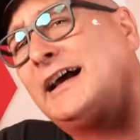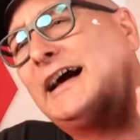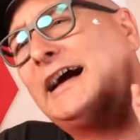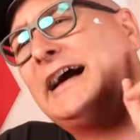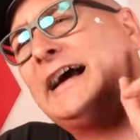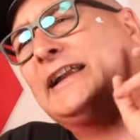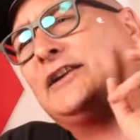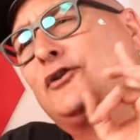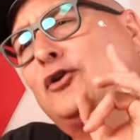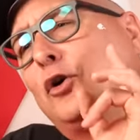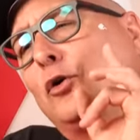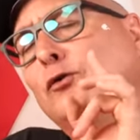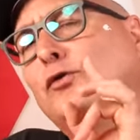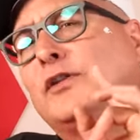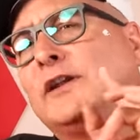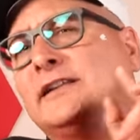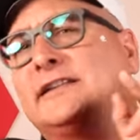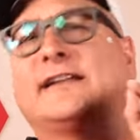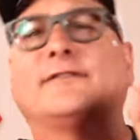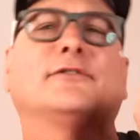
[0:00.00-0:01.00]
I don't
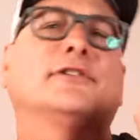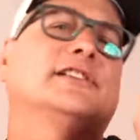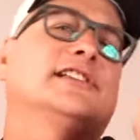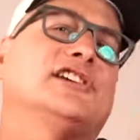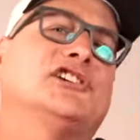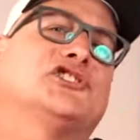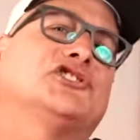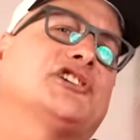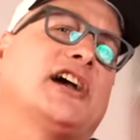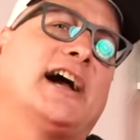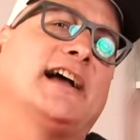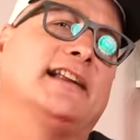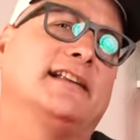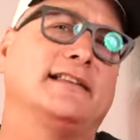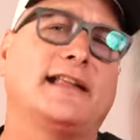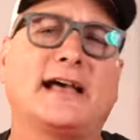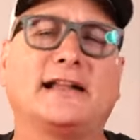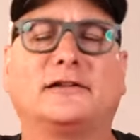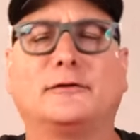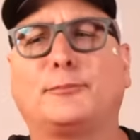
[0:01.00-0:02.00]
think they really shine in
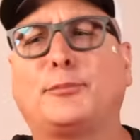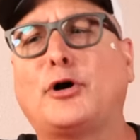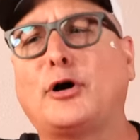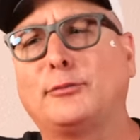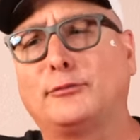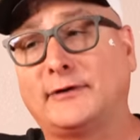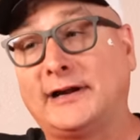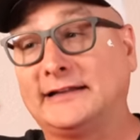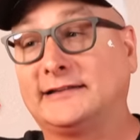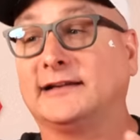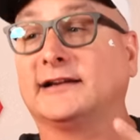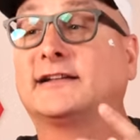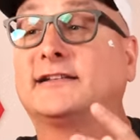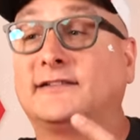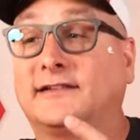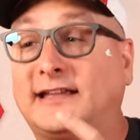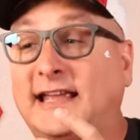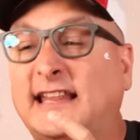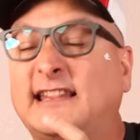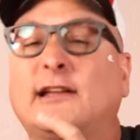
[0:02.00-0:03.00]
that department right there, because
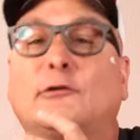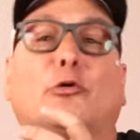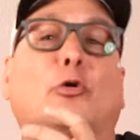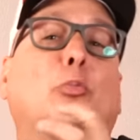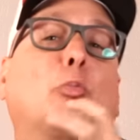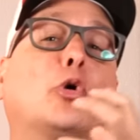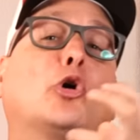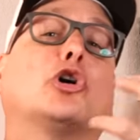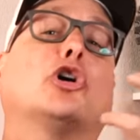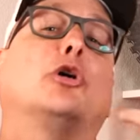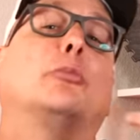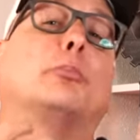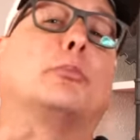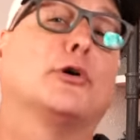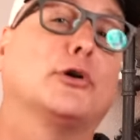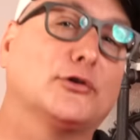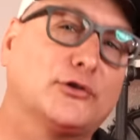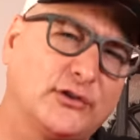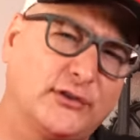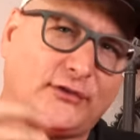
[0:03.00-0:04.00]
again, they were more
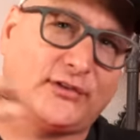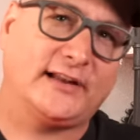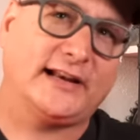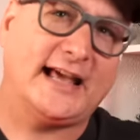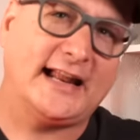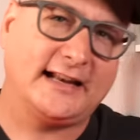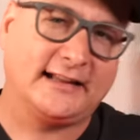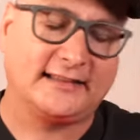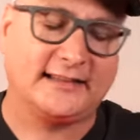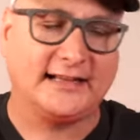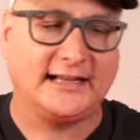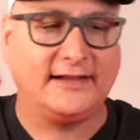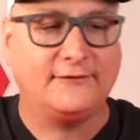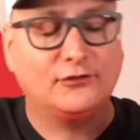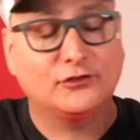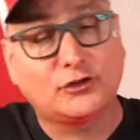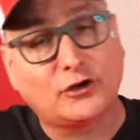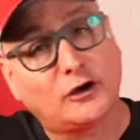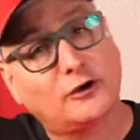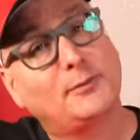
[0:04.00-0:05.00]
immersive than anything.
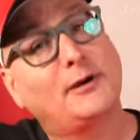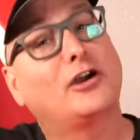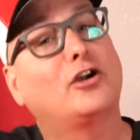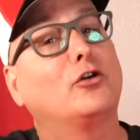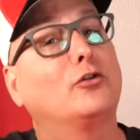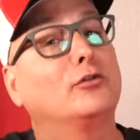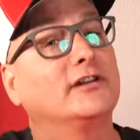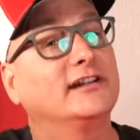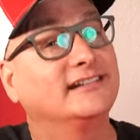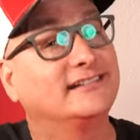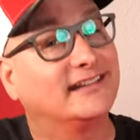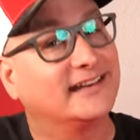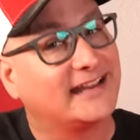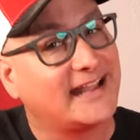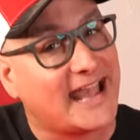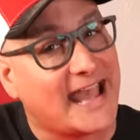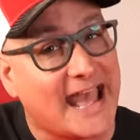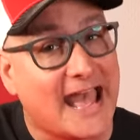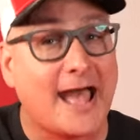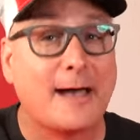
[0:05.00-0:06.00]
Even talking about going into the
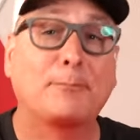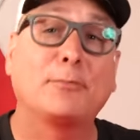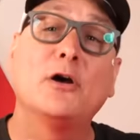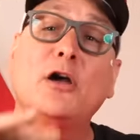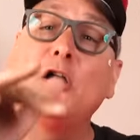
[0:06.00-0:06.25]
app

What the exercise asks
Write the listing out exactly, word for word, but omit the pictures.

Written answer
[0:00.00-0:01.00]
I don't
[0:01.00-0:02.00]
think they really shine in
[0:02.00-0:03.00]
that department right there, because
[0:03.00-0:04.00]
again, they were more
[0:04.00-0:05.00]
immersive than anything.
[0:05.00-0:06.00]
Even talking about going into the
[0:06.00-0:06.25]
app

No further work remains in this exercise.